Ideally, you want to turn off or keep your humidifier settings low during the peak summer months (July and August). Also, tone down the humidifier for a good night’s sleep.
It can be tricky to get the perfect setting. One way to do it is to employ an easy-to-use system called the “three vent rule,” which is as follows:
- Place your finger over the vent for three seconds and check.
- If your fingers are sweaty, then you need to lower the setting. If they are dry, then tone it up.
- Finally, move three meters away from the humidifier – if you feel the breeze, you are clear.
You should always keep your humidifier in a safe spot in your kids’ bedroom. Toddlers can get curious about the electrical plugs and water reservoirs, a combination for impending disaster.
Should I turn off my humidifier in the summer?

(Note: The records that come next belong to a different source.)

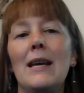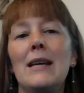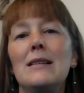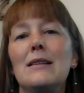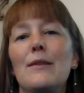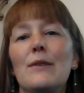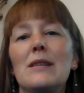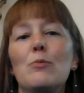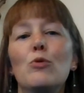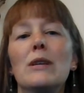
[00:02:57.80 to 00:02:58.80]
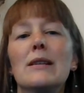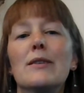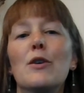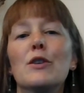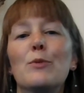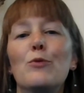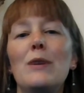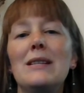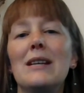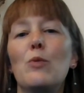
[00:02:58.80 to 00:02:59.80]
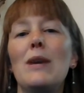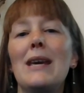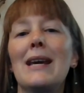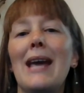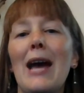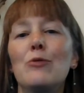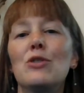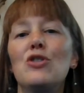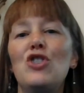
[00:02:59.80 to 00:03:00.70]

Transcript: In this morning's Gospel reading, we encounterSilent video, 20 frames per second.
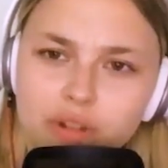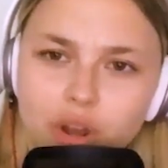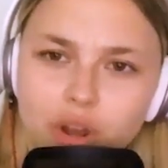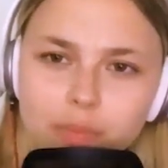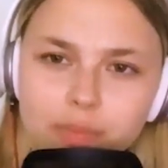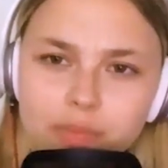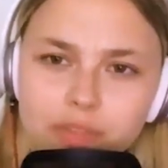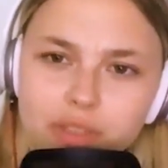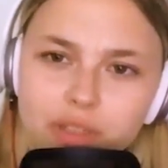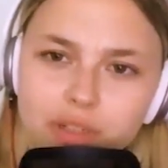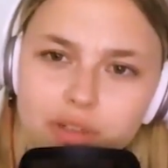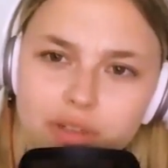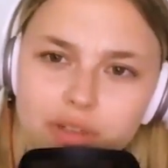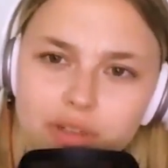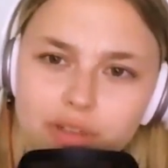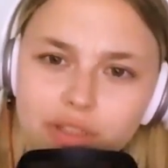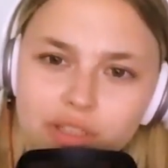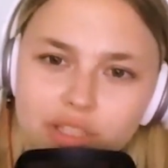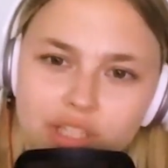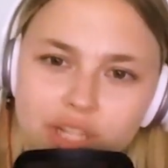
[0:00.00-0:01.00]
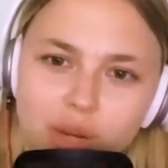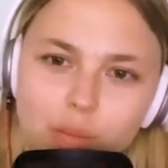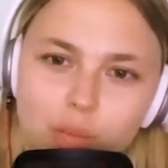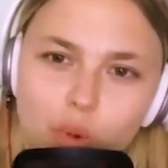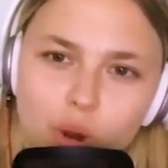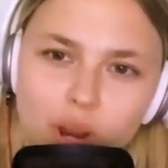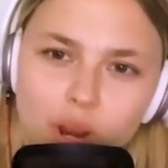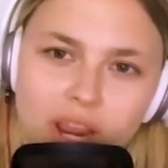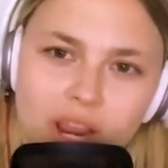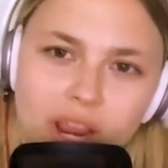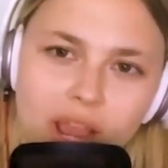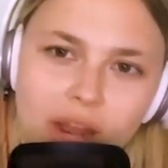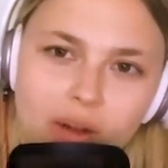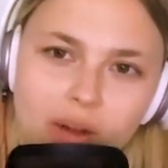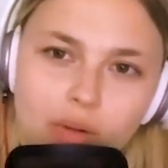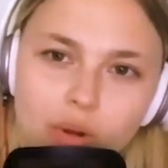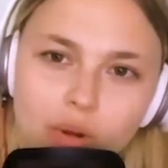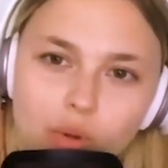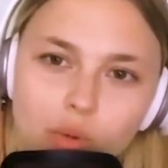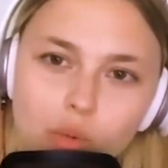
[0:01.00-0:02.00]
tops the same way.
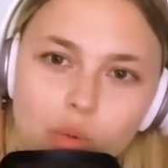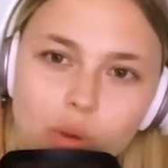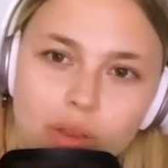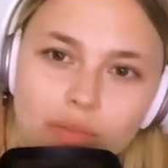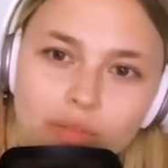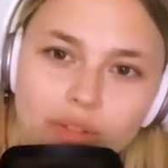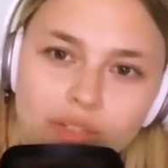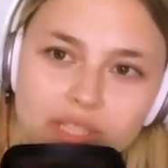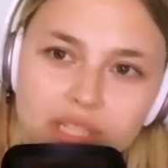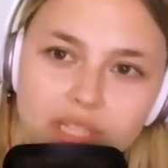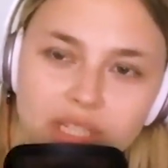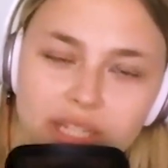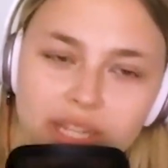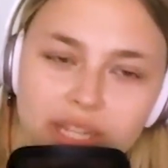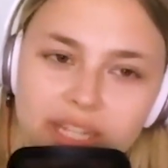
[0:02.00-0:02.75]
I don't know if it'sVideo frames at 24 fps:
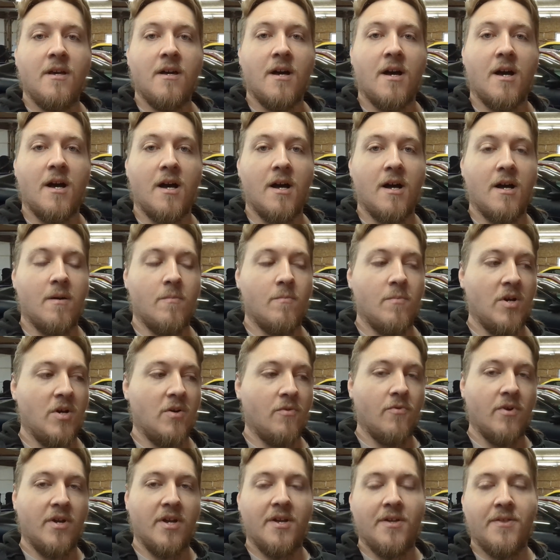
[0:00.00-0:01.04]

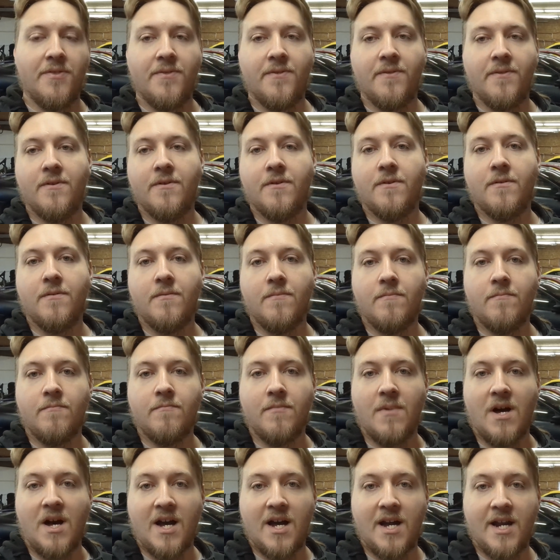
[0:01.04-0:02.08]
with
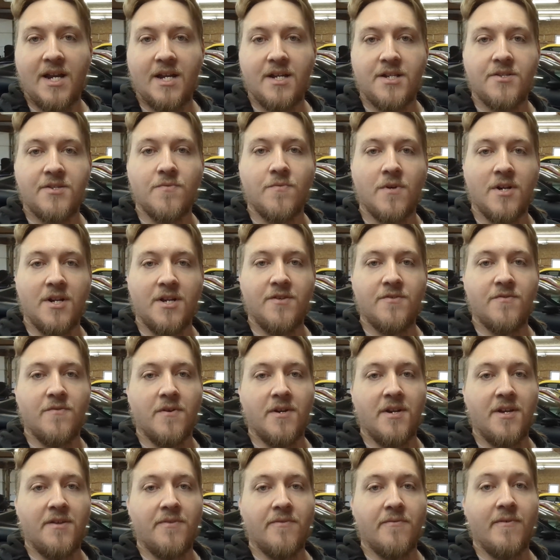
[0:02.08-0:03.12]
my
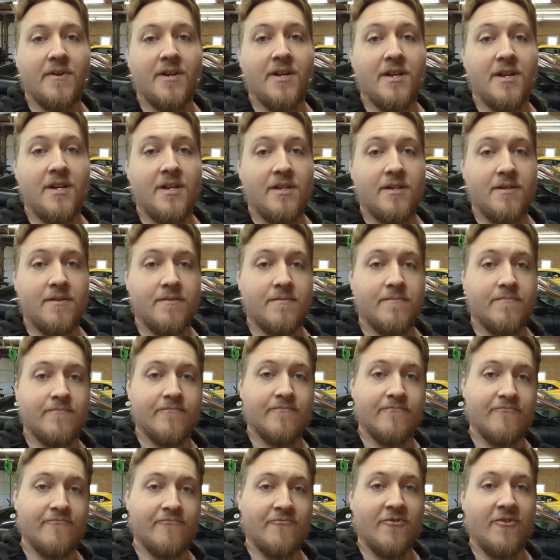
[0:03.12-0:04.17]
2023
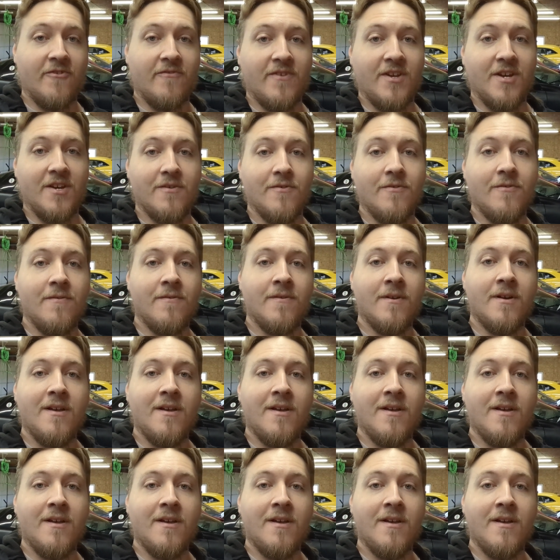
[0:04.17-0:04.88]
review.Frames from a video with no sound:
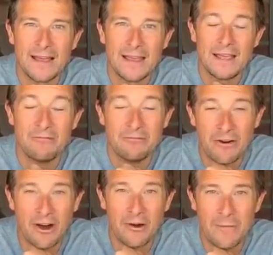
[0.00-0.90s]

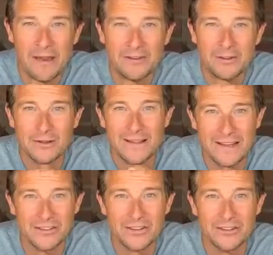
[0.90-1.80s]
environmental
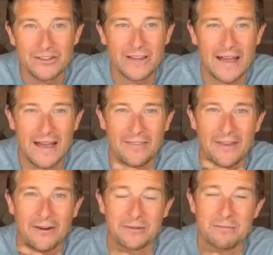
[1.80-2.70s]
issues. And
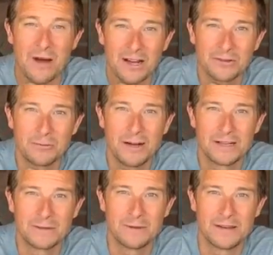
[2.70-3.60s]
there is much work
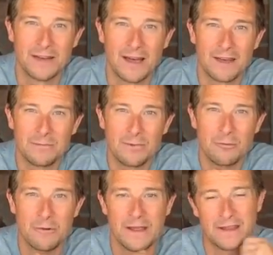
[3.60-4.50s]
to be done,
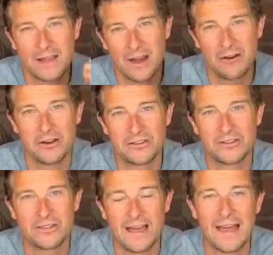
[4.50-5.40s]
but we
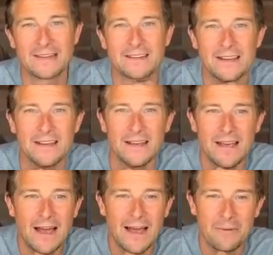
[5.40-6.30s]
encourage that,
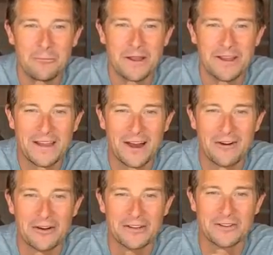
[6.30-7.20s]
and we
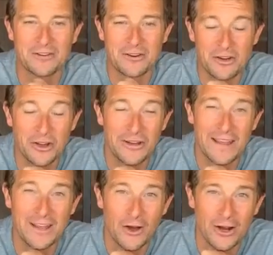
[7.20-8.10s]
encourage good
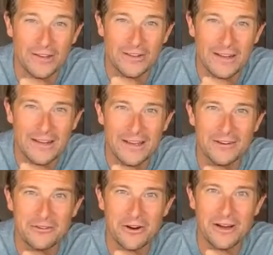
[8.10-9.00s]
ecology and
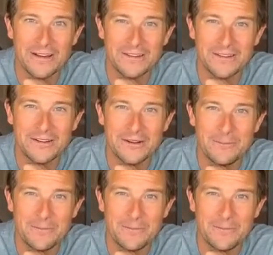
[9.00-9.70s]
trying to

This may seem a bit controversial to what we discussed earlier, but you should turn off the humidifier in summer under some circumstances.
For instance, when you don’t use AC and you feel the air is already clammy, then you should stop using a humidifier. Instead, you should use a dehumidifier. In some areas, the humidity at different times varies a lot, so you may only need to use it in the morning or at night.
Or when your AC is overloaded and can’t function well, you should turn off the humidifier to see if the humidifier is the culprit and find another workaround.
Can you run a humidifier in the summer? Yes. But don’t keep it on all the time. The sweet spot in keeping your utility bills low and comfort high during summer is buying the correct humidifier and applying the relevant settings.
We understand the importance of air quality and want you to have a fantastic summer. Don’t forget to check your hydrometer or get a unit with a built-in humidistat so the indoor humidity level is always in the proper range.